AFP, Mosul :
Every day little Mohammed Salem roams the streets of Mosul, left with no choice but to hawk tissues after his father was killed by jihadists who overran Iraq’s second city.
A year on from Iraqi forces announcing the “liberation” of Mosul from the Islamic State group, the scars of the bloody nine-month offensive to oust the militants are still visible in the city.
After losing parents either in the battle or during IS’s brutal three year occupation of Mosul, dozens of children have turned to street peddling or begging to survive.
“I sell tissues… I go out every day from seven in the morning to 10 at night,” 12-year-old Salem tells AFP, wiping sweat from his face as the sun beats down on the Nabi Younis junction in eastern Mosul.
His mother’s only child, Salem hopes to scratch out a living for the two of them.

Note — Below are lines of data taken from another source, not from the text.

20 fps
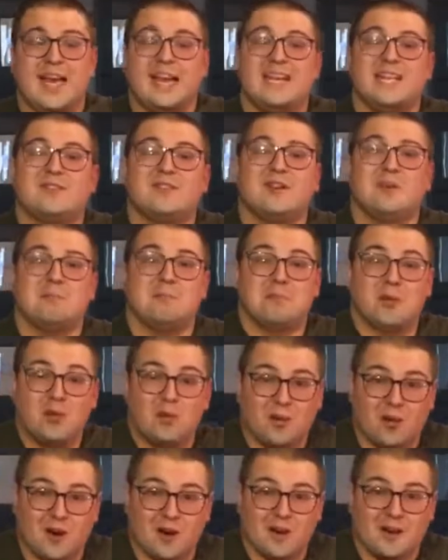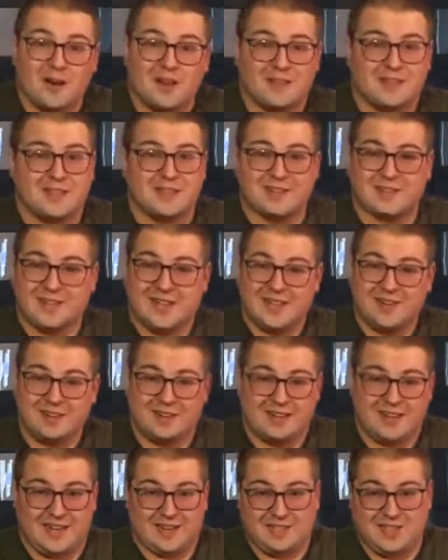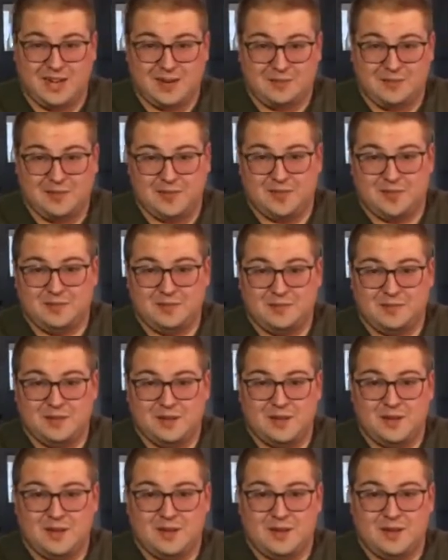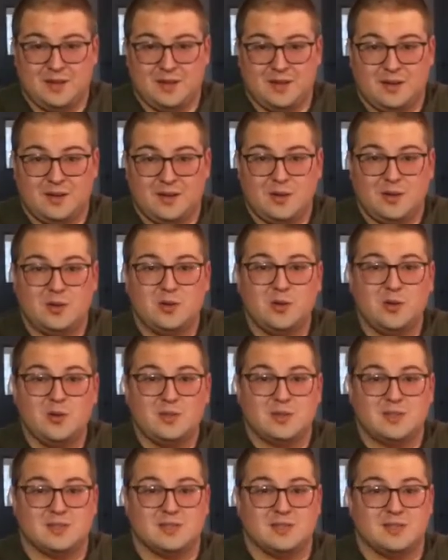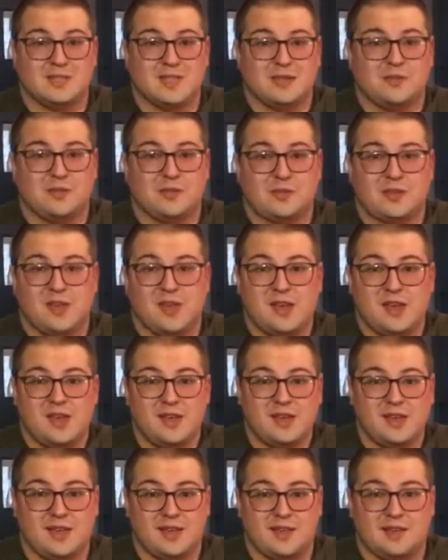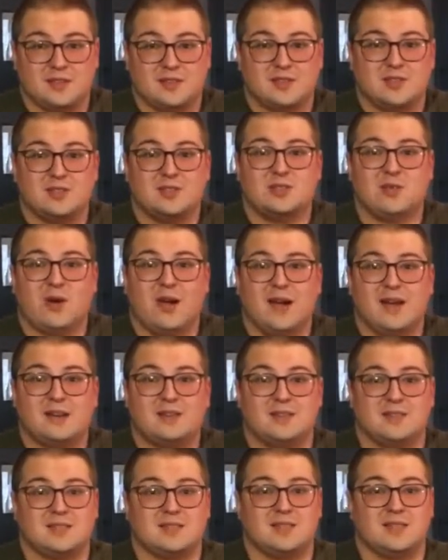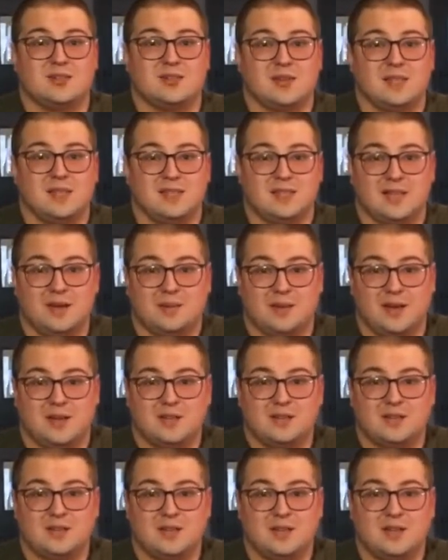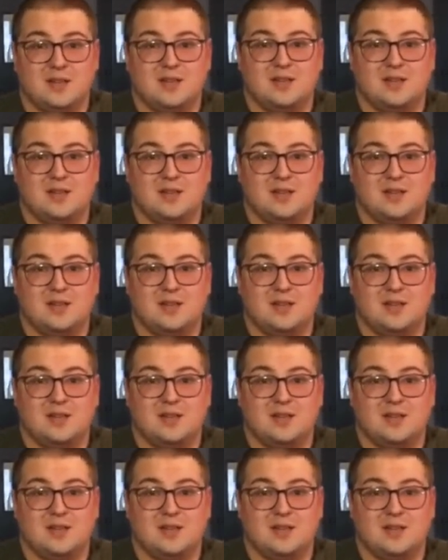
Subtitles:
And even more, a little later in that chapter, "Who does the devil think he is, trying to still condemn us?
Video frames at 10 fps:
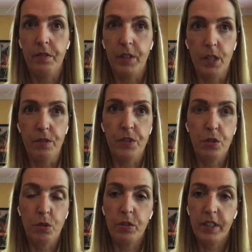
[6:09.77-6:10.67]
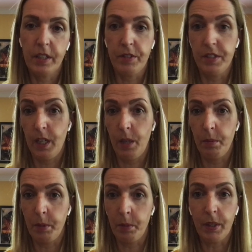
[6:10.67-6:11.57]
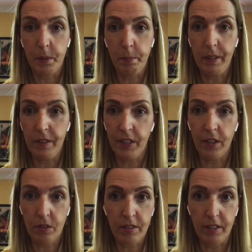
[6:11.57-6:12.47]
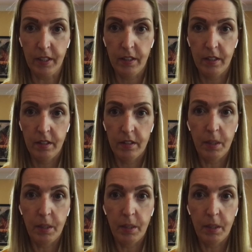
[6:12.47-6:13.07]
involved don't give a damn about what the building looks like.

His father was killed by jihadists before the push to retake Mosul began, leaving the family without a breadwinner. According to the group Orphan’s Joy in Nineveh, encompassing Mosul and the wider province, there is no official data on the number of children who have lost their parents. But the group’s research has pointed to the “presence of 6,200 orphans in Nineveh, of which 3,283 whose parents were killed in the latest events in Mosul”, the organisation’s head, Kedar Mohammed, told AFP.